**Task instructions**
No pictures, please: print exactly the lines from the one that contains "[00:00:00.60]" through the last line of the listing.
────────────────────────────────────────
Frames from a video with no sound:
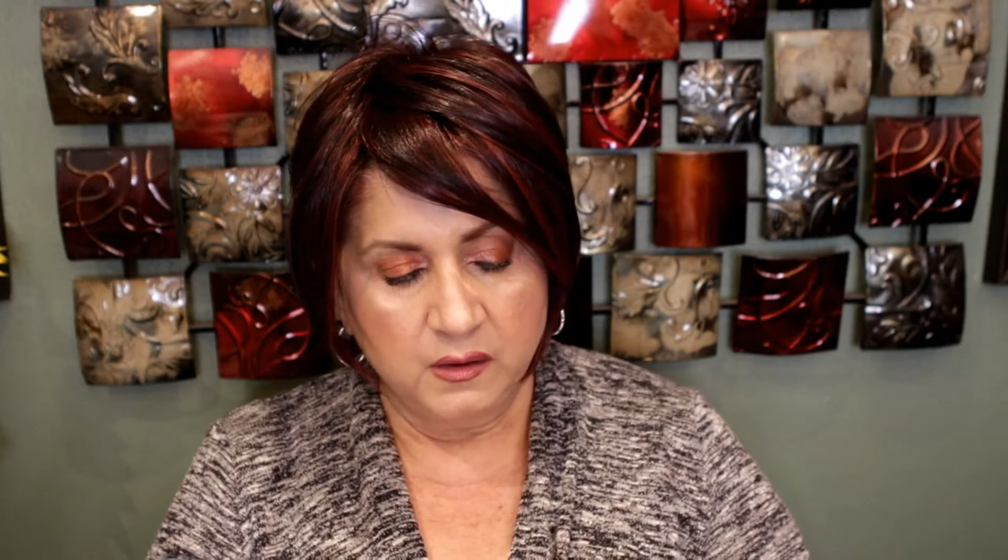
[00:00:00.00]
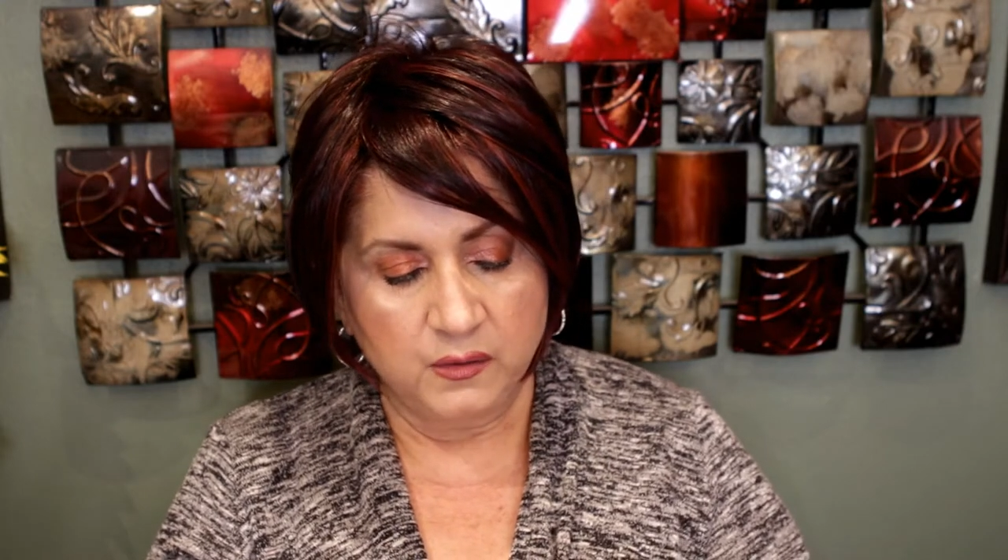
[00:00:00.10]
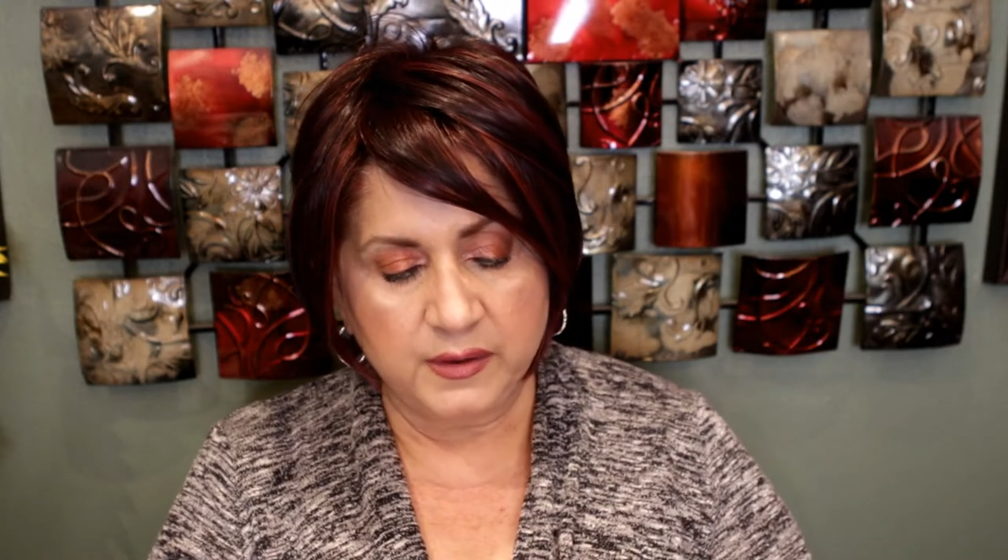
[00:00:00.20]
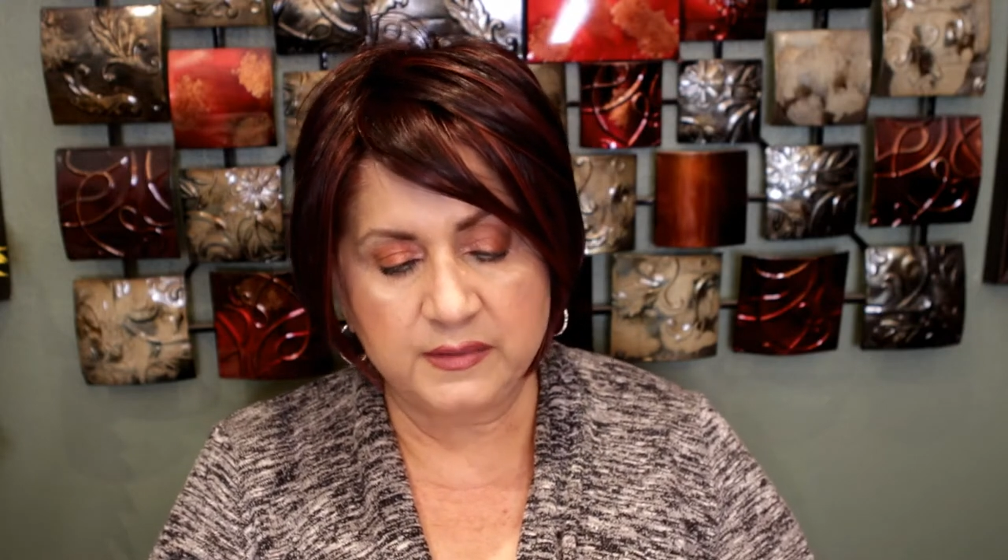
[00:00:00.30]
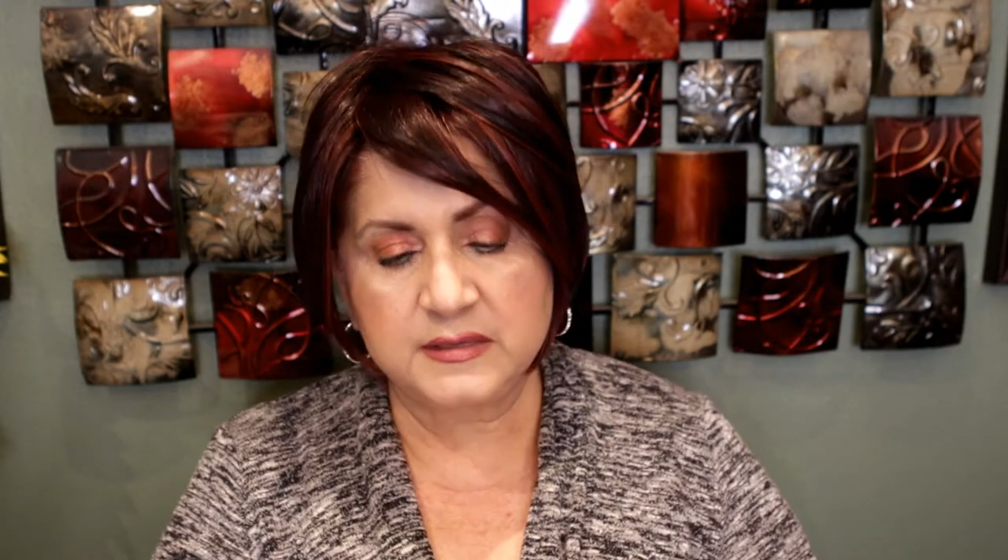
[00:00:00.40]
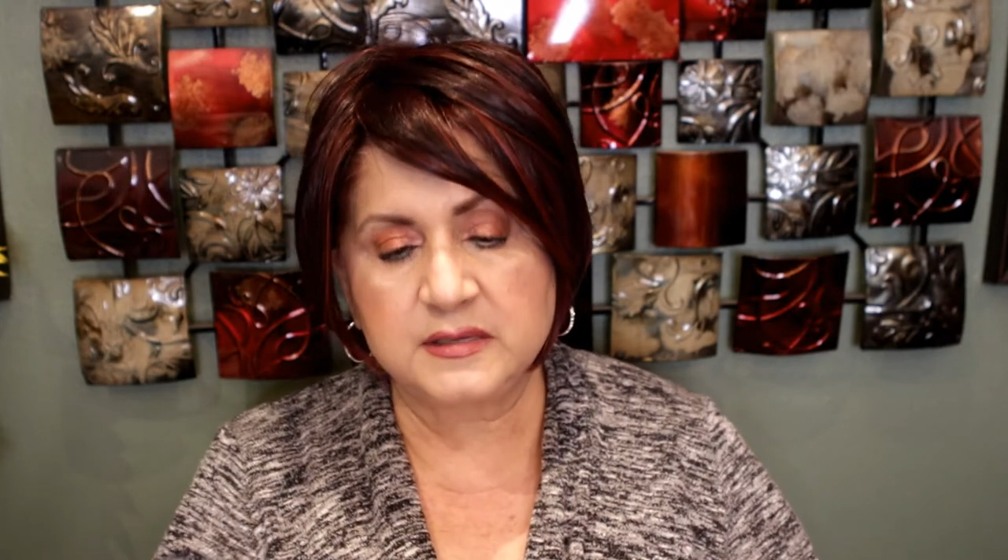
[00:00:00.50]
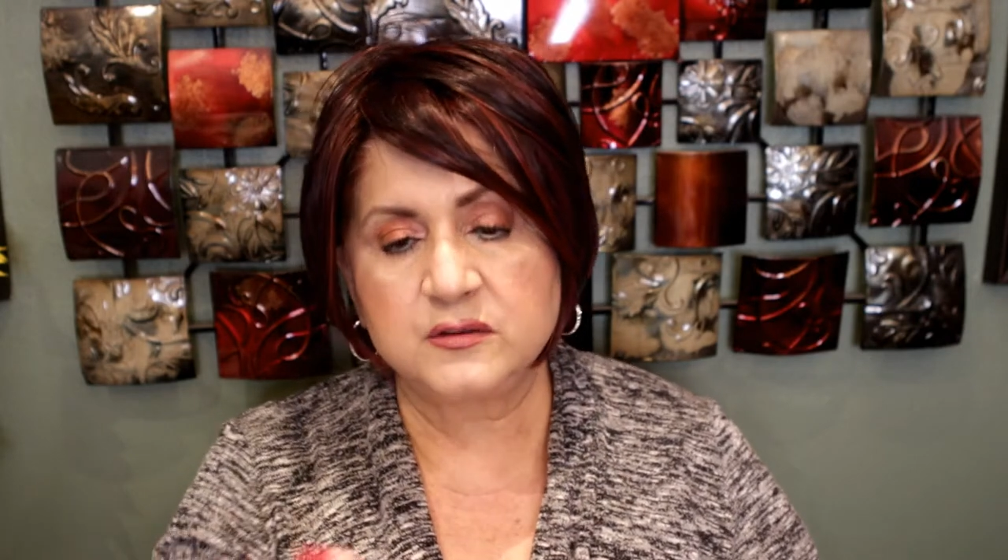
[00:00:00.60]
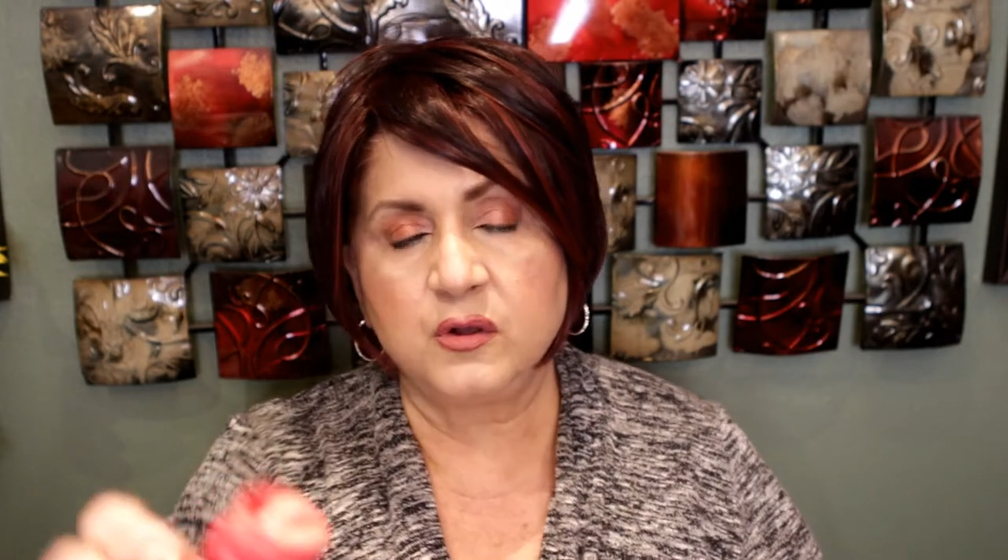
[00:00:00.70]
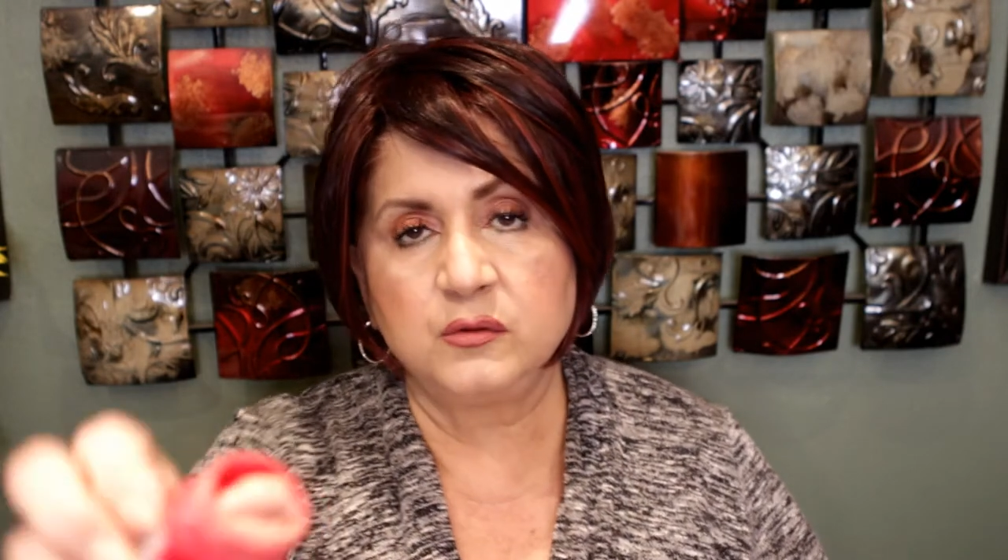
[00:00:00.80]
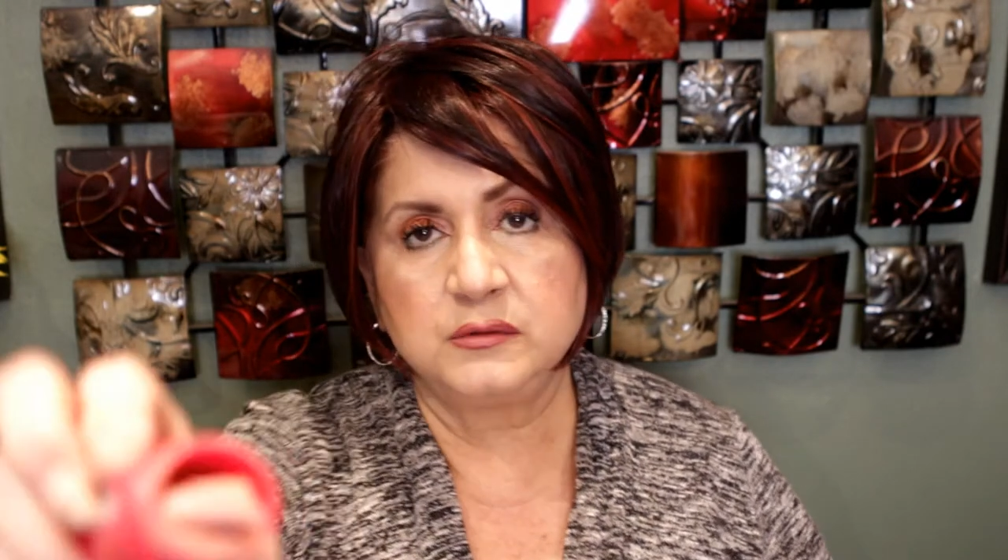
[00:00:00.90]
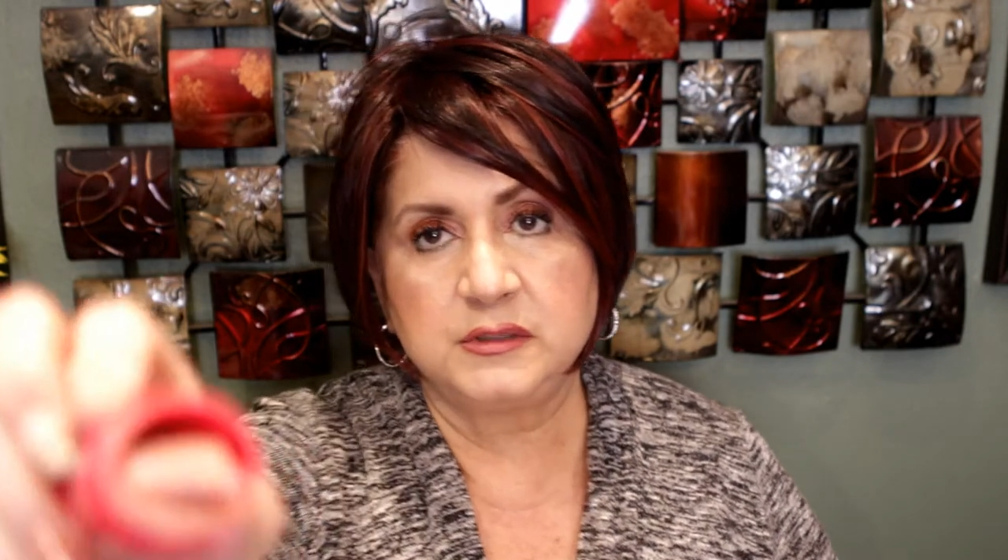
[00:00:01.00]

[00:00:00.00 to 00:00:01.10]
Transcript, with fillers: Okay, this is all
────────────────────────────────────────
**Finished task**
[00:00:00.60]
[00:00:00.70]
[00:00:00.80]
[00:00:00.90]
[00:00:01.00]

[00:00:00.00 to 00:00:01.10]
Transcript, with fillers: Okay, this is all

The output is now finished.